Brainless tasks, like stuffing envelopes or painting a room, are even better with music – because you can be both there and with the music. Or at least I can.
Laying out the design of a page or a flyer so it looks like a pro did it takes about ten times as much work as merely using the template Microsoft builds in for free, and the message is almost the same…
Except it’s not. Of course not. The message is not the same.
The last ten percent is the signal we look for, the way we communicate care and expertise and professionalism. If all you’re doing is the standard amount, all you’re going to get is the standard compensation. The hard part is the last ten percent, sure, or even the last one percent, but it’s the hard part because everyone is busy doing the easy part already.
This is what makes what I do paradoxically enjoyable and frustrating.

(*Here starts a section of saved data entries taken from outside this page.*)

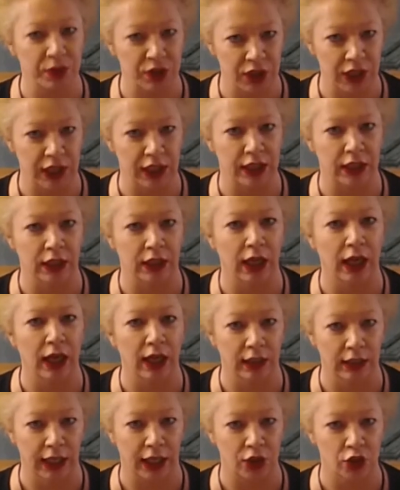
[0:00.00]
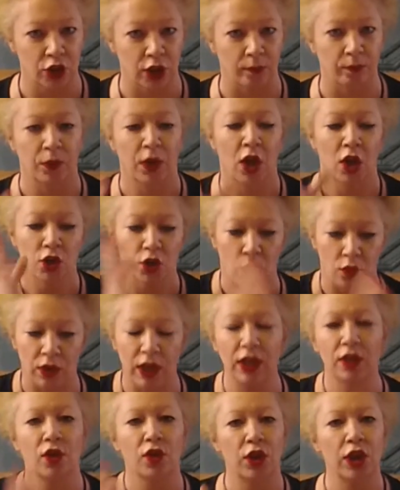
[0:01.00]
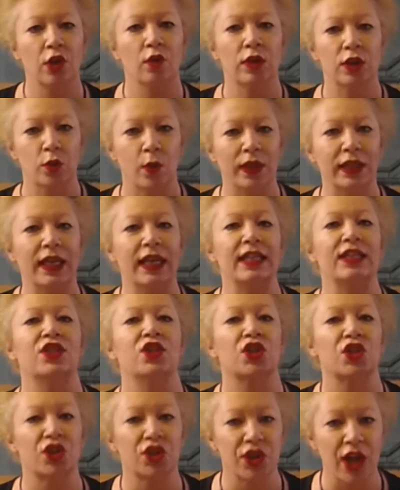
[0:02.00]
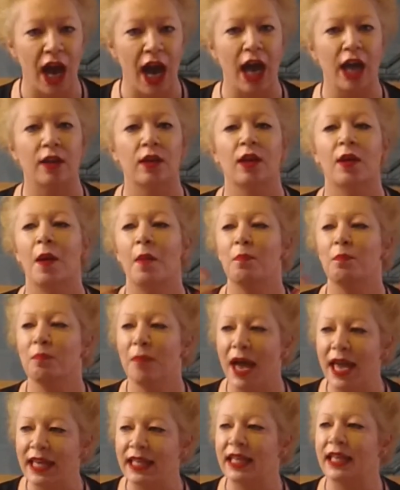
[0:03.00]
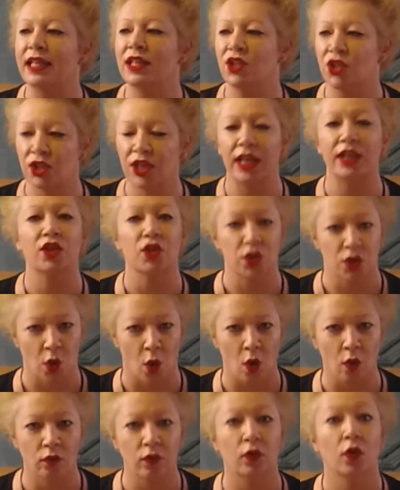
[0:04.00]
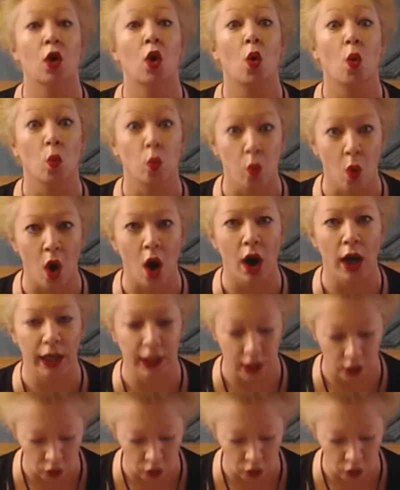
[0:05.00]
particular election. So they're the theories we need to start making sense of why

I love concentrating on the stuff that no one else cares about because I care intensely about it. Things, little things, do matter.
On the flip side, I encounter people who are template humpers and think good enough is good enough. They have no respect for, or are totally ignorant of, that last 10 percent – and have no interest in it. It’s the interest part that’s frustrating.
For some, Microsoft Word is good enough, and Times New Roman is good enough, and an photo stolen from Google Images is good enough. For me, the fun is in tackling the good enough and making it even a tiny bit better.
Even if I never approach something a tiny bit better (and often times I don’t), the pursuit is, in of itself, a worthy goal.